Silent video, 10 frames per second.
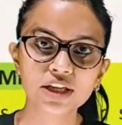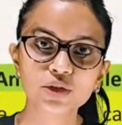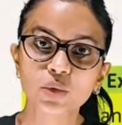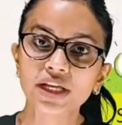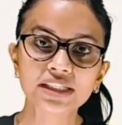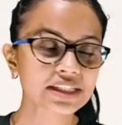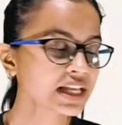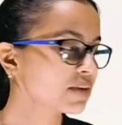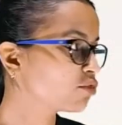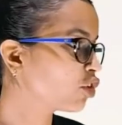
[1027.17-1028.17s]
So, it's
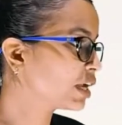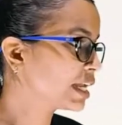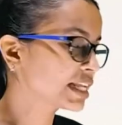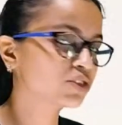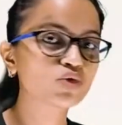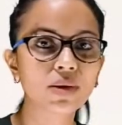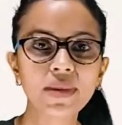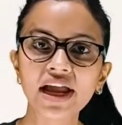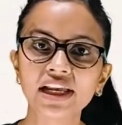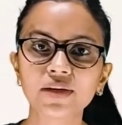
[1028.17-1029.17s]
time for an extra
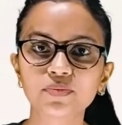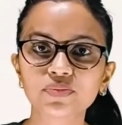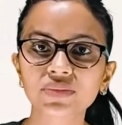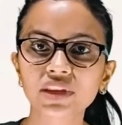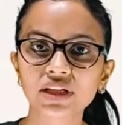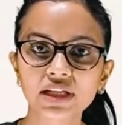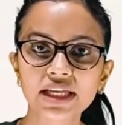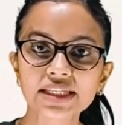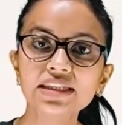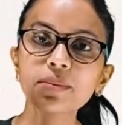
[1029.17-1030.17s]
mile.
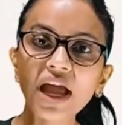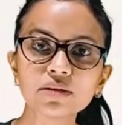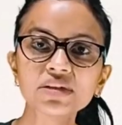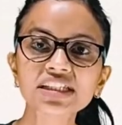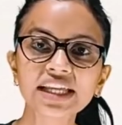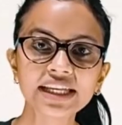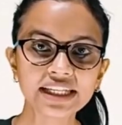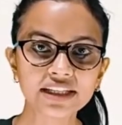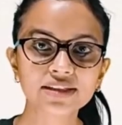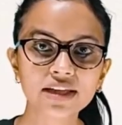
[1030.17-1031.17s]
Some animals can
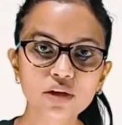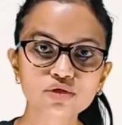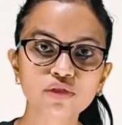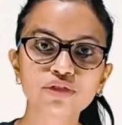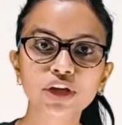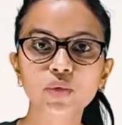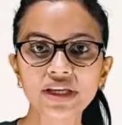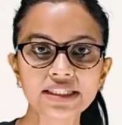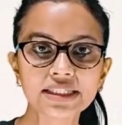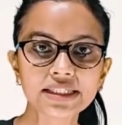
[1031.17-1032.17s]
hear sounds of
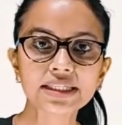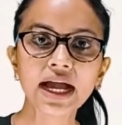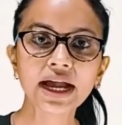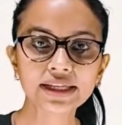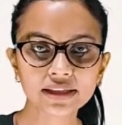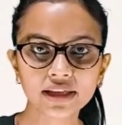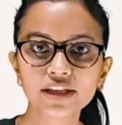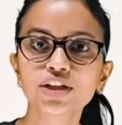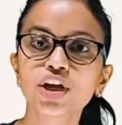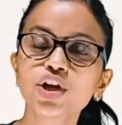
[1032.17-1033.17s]
frequencies higher
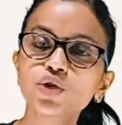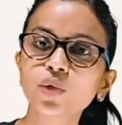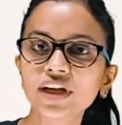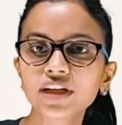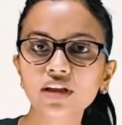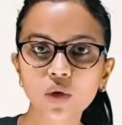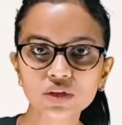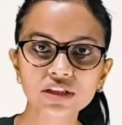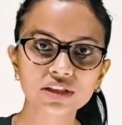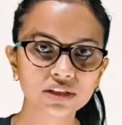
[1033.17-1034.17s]
than
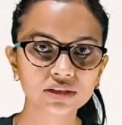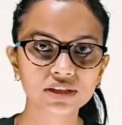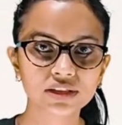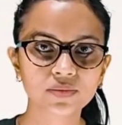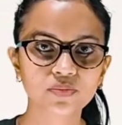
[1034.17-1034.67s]
20,000 Hz.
-*-*-
TASK INSTRUCTIONS
In your copy, the listing above should appear word for word, with no images.

RESULT OF THE TASK
Silent video, 10 frames per second.
[1027.17-1028.17s]
So, it's
[1028.17-1029.17s]
time for an extra
[1029.17-1030.17s]
mile.
[1030.17-1031.17s]
Some animals can
[1031.17-1032.17s]
hear sounds of
[1032.17-1033.17s]
frequencies higher
[1033.17-1034.17s]
than
[1034.17-1034.67s]
20,000 Hz.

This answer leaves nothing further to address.